• _TASK BRIEF_
From the first line to the last, copy the material word for word; pictures stay out.

• _SOURCE DATA_

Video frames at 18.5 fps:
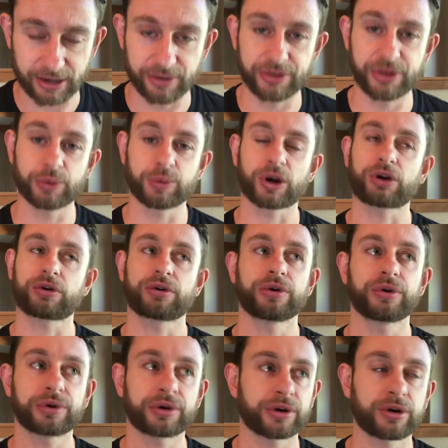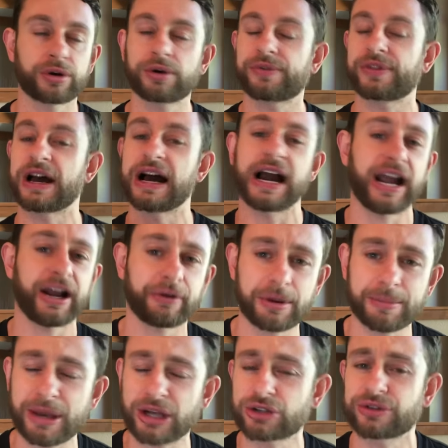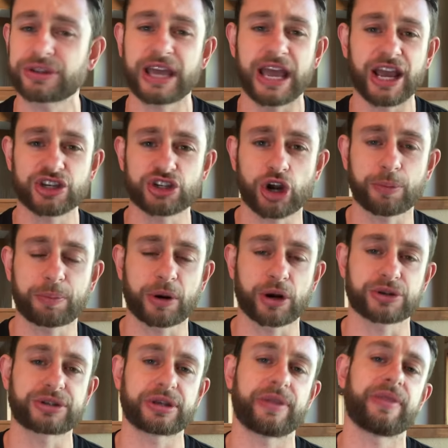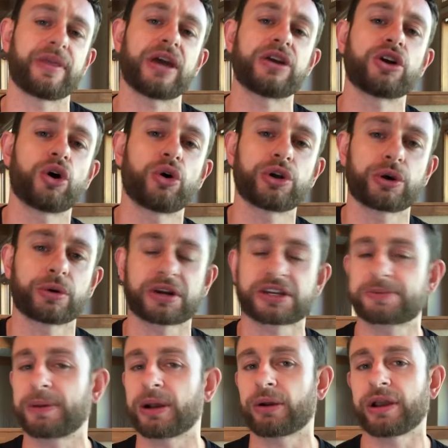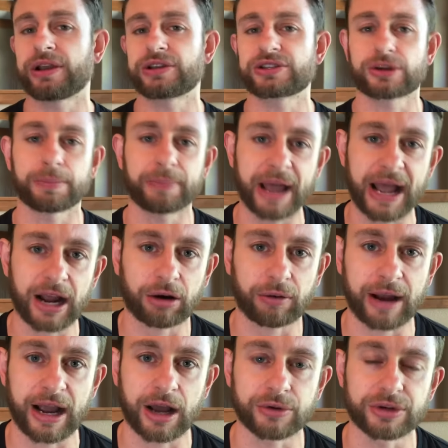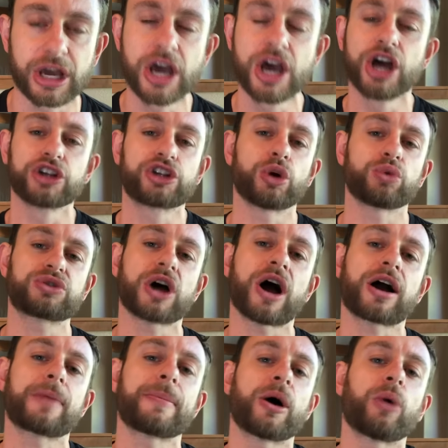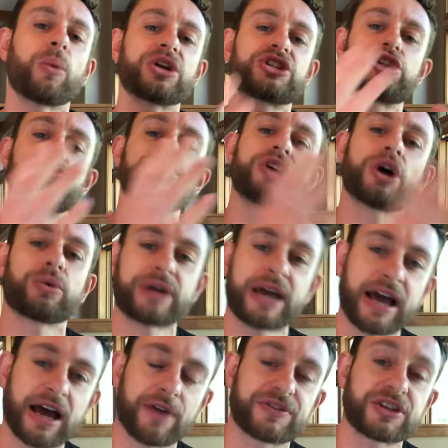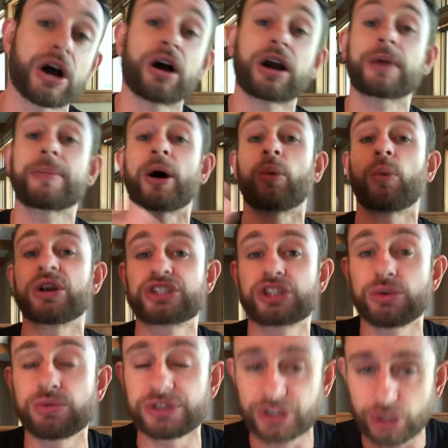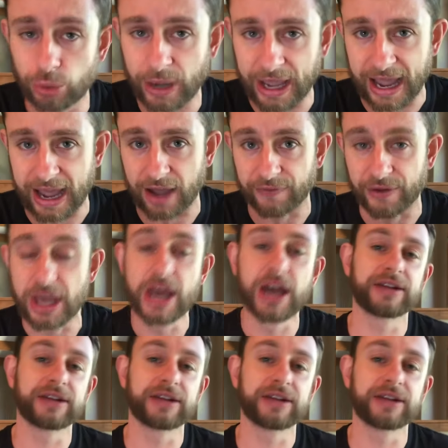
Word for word: The recruiter, the hiring manager, the HR person, they know your experience or background. Don't talk about what you don't have. Talk about what you do have.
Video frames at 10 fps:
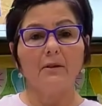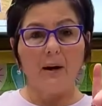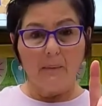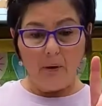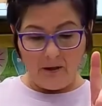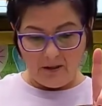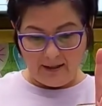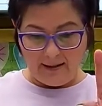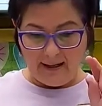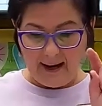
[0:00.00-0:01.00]
So I
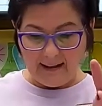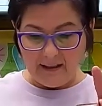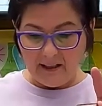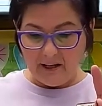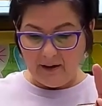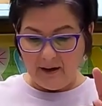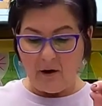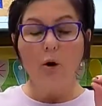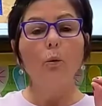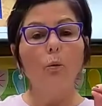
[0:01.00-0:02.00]
apologize. The exterior
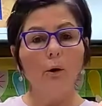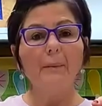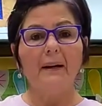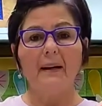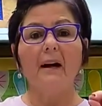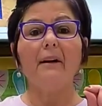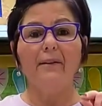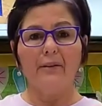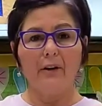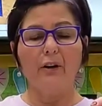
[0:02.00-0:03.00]
would be
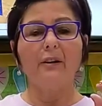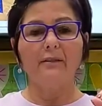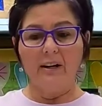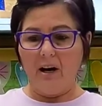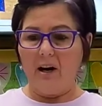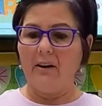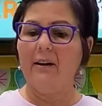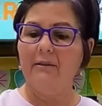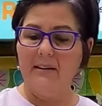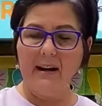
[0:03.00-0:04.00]
1/3 of a yard
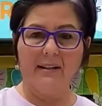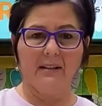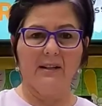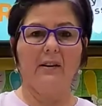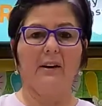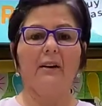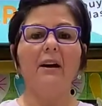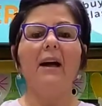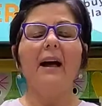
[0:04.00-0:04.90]
of the exterior,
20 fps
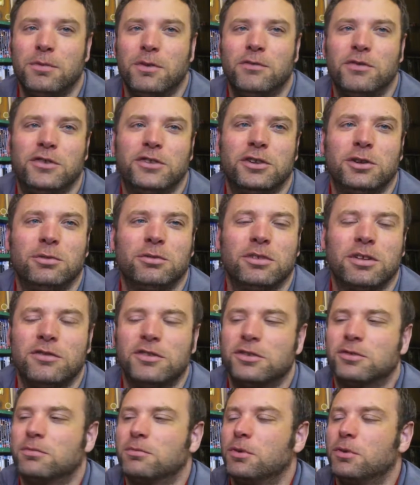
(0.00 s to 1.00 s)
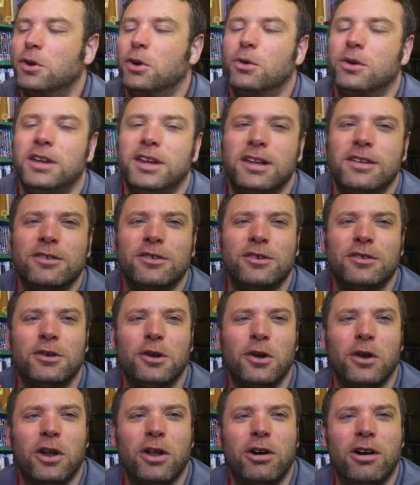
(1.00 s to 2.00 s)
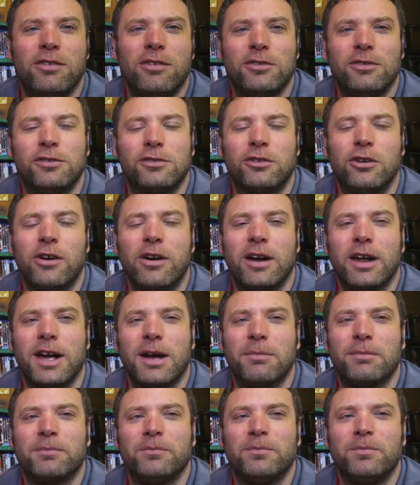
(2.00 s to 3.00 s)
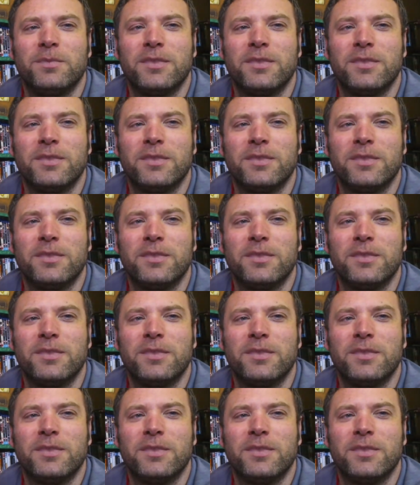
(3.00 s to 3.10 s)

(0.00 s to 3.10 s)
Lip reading: this girl here and her life of growing up.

• _OUTPUT OF THE TASK_
Video frames at 18.5 fps:
Word for word: The recruiter, the hiring manager, the HR person, they know your experience or background. Don't talk about what you don't have. Talk about what you do have.
Video frames at 10 fps:
[0:00.00-0:01.00]
So I
[0:01.00-0:02.00]
apologize. The exterior
[0:02.00-0:03.00]
would be
[0:03.00-0:04.00]
1/3 of a yard
[0:04.00-0:04.90]
of the exterior,
20 fps
(0.00 s to 1.00 s)
(1.00 s to 2.00 s)
(2.00 s to 3.00 s)
(3.00 s to 3.10 s)

(0.00 s to 3.10 s)
Lip reading: this girl here and her life of growing up.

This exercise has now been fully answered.